Spanische Siedler gründeten Guaranda 1571 als Stadt in den Hochanden. Das Stadtbild wurde durch zwei große Erdbeben 1674 und 1775 verändert, die die architektonische Entwicklung prägten.
Der Ort wird von mestizischen und Quechua-Gemeinden geprägt, die das Straßenbild und die lokalen Feste mitgestalten. Man sieht diese Vielfalt besonders während der Feiertage, wenn traditionelle Musik und Handwerk auf den Plätzen zu finden sind.

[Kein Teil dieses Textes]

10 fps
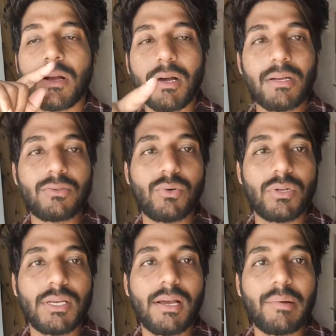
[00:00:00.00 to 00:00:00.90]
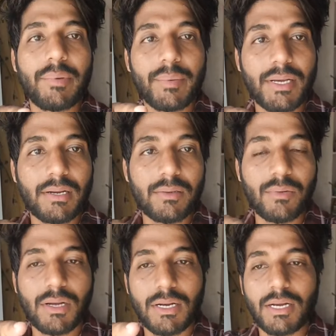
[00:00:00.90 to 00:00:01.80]
खाना छोड़ दिया अभी मैं क्या करता
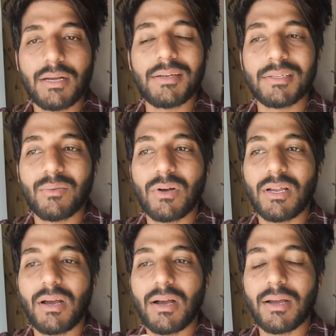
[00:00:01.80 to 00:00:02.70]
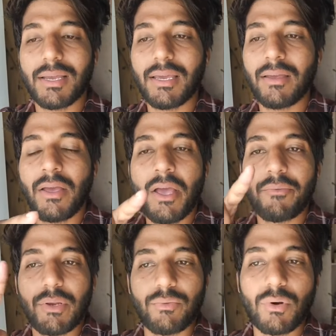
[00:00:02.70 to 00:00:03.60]
हूँ खाना खा लेता हूँ खाना खा के
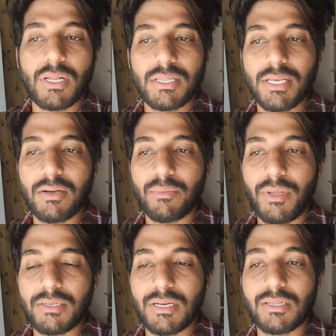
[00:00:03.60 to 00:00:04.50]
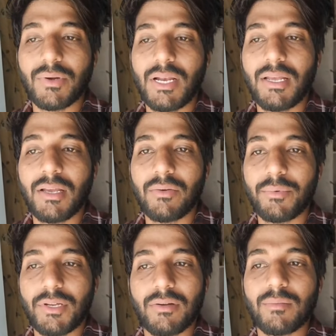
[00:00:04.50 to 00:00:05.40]
फिर वो आते हैं मेरे साथ वाले
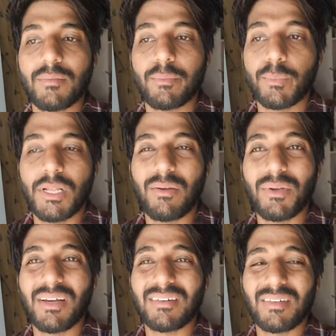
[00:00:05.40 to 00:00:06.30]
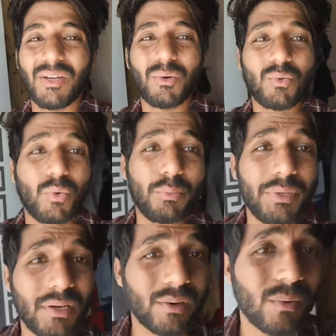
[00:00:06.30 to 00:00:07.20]
फिर हम मतलब यार देखो धूप
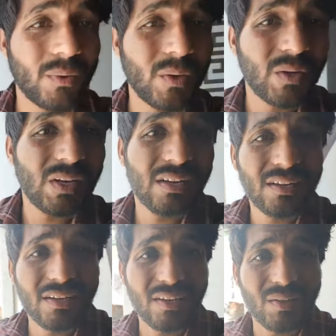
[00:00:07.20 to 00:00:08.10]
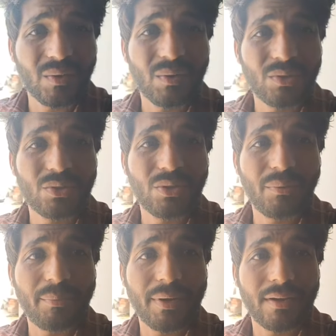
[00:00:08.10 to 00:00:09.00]
भी देखो ये देखो इतनी
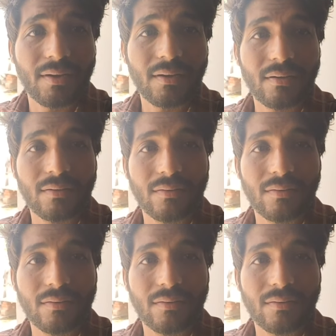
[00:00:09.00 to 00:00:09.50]
भयंकर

Die Stadt ist über Straßenverbindungen mit Riobamba und Quito erreichbar und liegt auf einem stabilen Höhenplateau. Die Höhenlage führt zu kühlerem Wetter, daher sollte man leichte Jacken einpacken.
Hier wird ein regionaler Schnaps namens Pajaro Azul nach traditionellen Verfahren hergestellt und ist ein bekanntes Erzeugnis der lokalen Gastronomie. Diese Spirituose ist in der ganzen Region geschätzt und zeigt die kulinarischen Besonderheiten des Ortes.